I quickly booked our reservation by mail the day before the visit, and on a sunny day in November, a friend and I arrived at this peaceful oasis, a mere 6-minute drive from the International Airport Leonardo da Vinci. The guard and his two dogs welcomed us warmly, and we could wander the ruins of this ancient cemetery for hours, escorted only by one of the pups. No one else was there. Nobody stopped us from entering every single tomb. In complete solitude, we marveled at the beauty of the decorations and the stories they told of the lives of those buried there.
The Necropolis of Portus was discovered in 1925, and about 150 tombs were dredged from the silt since the fall of the Roman Empire.
Most of the tombs are red brick family tombs. The ones most capturing my imagination tell the stories of their inhabitants. In one, an elegant stucco shows the deceased’s passion for wine, depicting him riding his horse in reverse in his inebriated state. In another, a midwife is pictured helping a woman in childbirth while a doctor dresses another patient’s leg. Some other tombs depict the trade of the deceased, one an artisan, another a miller. Many have intricate mosaics and a welcome stone mat for visitors at their entrances. Some more exotic decorations, crocodiles and hippopotamus, are reminders of the deceased’s travels and trade with the African provinces.

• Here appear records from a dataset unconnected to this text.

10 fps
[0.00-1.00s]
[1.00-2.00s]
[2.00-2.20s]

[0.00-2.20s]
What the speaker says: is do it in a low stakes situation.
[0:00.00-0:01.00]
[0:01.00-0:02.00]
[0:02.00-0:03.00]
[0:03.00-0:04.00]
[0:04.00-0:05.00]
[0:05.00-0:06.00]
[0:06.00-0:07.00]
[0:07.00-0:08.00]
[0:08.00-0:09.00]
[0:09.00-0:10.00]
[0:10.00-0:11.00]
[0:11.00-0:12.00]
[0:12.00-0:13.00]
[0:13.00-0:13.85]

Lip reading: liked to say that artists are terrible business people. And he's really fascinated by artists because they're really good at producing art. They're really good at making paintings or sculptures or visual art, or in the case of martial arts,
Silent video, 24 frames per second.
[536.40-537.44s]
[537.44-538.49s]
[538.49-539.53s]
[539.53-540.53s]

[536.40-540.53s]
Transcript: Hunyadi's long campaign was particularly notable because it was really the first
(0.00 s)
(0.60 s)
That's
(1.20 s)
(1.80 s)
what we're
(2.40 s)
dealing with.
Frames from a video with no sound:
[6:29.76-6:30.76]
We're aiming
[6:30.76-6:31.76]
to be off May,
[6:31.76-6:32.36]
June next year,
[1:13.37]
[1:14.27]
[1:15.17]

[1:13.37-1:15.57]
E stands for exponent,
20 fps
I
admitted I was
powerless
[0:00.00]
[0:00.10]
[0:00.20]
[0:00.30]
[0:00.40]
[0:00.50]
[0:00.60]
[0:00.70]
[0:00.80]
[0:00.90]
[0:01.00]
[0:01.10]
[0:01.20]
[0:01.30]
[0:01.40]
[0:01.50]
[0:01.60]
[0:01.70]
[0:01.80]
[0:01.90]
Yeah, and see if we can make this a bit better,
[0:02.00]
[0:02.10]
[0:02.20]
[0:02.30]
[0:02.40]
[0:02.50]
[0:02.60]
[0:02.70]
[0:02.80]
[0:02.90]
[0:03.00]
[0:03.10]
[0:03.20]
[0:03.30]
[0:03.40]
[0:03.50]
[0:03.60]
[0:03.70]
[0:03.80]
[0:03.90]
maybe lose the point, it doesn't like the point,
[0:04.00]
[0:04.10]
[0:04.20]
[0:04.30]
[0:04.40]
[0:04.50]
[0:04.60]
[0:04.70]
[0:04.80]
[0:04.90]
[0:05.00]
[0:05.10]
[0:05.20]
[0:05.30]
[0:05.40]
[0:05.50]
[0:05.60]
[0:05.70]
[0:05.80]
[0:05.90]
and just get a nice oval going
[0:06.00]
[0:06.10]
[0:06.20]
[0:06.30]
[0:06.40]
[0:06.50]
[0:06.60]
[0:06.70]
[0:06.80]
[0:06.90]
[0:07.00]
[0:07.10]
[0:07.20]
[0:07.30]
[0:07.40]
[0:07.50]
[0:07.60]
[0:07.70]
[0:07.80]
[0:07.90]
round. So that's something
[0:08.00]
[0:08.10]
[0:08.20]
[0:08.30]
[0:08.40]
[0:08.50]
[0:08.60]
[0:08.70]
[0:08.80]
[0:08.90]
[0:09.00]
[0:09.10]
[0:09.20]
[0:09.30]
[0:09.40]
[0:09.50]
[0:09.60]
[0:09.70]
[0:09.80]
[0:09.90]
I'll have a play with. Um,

Useful tips: You need a car to reach Rome city center in about 40 minutes. Otherwise, if you have some hours before your connecting flight, you can take a taxi from the arrival of Leonardo da Vinci International Airport of Rome. From the Airport it is only 6 minutes by car.
You can have a seaside lunch in the town of Fiumicino.
You can also visit the port's nature park and the docks' ruins.
Nearby is also the ancient Port of Rome, Ostia Antica, one of my favorite places in Rome.